In 2008 I opened a gallery called Ciel, and I grew as a person and artist by leaps and bounds. In 2011, Ciel grew to include five partners and a brilliant new space, bringing in an all-star cast of visiting artists for workshops, hosting critically acclaimed exhibitions such as the Emma Biggs-curated Pattern Now, and coordinating the 52-artist mosaic mural Unfurled with Lin Schorr. I don’t care what others think about Ciel’s run — it knocks my socks off.

In true Pam fashion, I gave a lot of thought to the next step, but when it came, again it was universe-orchestrated. As of March 2014, Ciel Gallery + Mosaic Studio will become Ciel Gallery, A Fine Art Collective, with seven Member Partners, thirteen Member Artists, and a handful of consigners from North and South Carolina. Our new partner base is hugely talented in a variety of media, excited, generous, brimming with ideas, YOUNG and energetic.

Ciel Gallery Charlotte

Lease Signing Ciel #1; Guts and Glory Ciel #2; Lease Signing Ciel #3

I am thrilled and excited for a new venture.
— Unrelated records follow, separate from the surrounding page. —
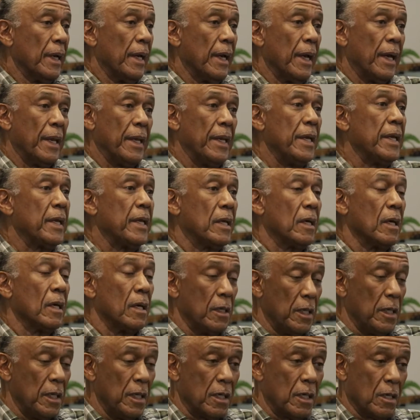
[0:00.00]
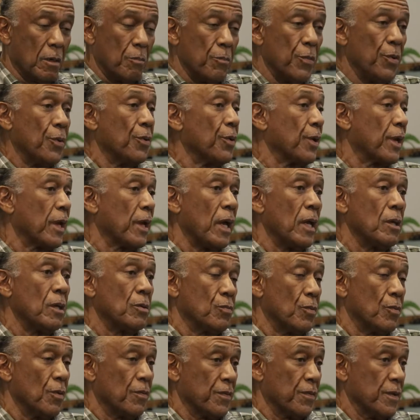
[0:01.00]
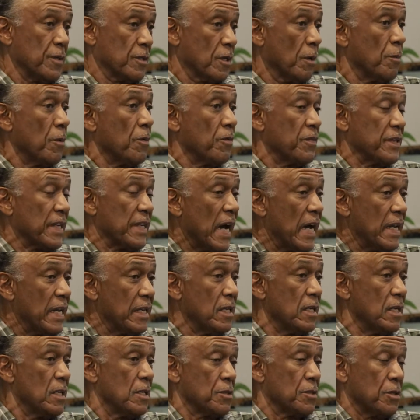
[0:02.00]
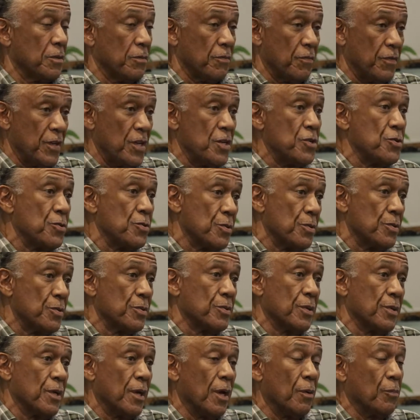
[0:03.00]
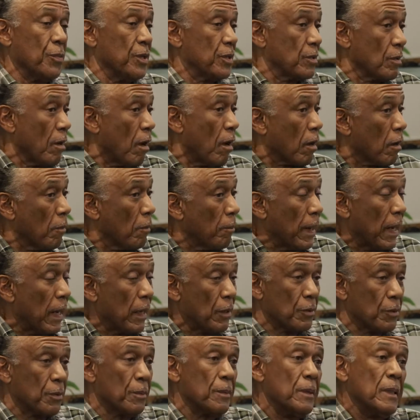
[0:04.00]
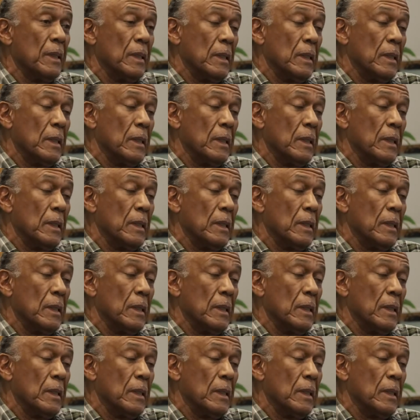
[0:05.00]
and he can, he communicates with some of his ideas, his visions, and we talk about it,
Of course it’s been bittersweet, and not without lingering moments of the unsettledness that bleeds from giving up your identity and wondering if there is a “next.” I know Ciel will thrive. I know the mosaic community now has ample opportunities for exhibition, and that I have had a part in that expansion. I know the Charlotte community and visitors will revel in greater access to local artists, and the art-hungry will thrill to offerings from new teachers. We’ll still feature mosaics of course, and we’ll still bring in visiting artists, but mosaic will no longer be isolated from other artforms. A good thing.

I worry about losing touch with the artists who’ve become close friends over the years, and who have, in so many ways, created Ciel right along with me. I feel angst about deserting a community that has made me who I am today, but at the same time, I’ve watched you all become superstars, and I’m excited to have new conversations about design and technique, or Gaudi and zellige instead of pixels and tracking numbers. And speaking of tracking numbers . . . NO MORE TRACKING NUMBERS! No more Box Room! No more trips to Office Depot for 50 more rolls of packing tape!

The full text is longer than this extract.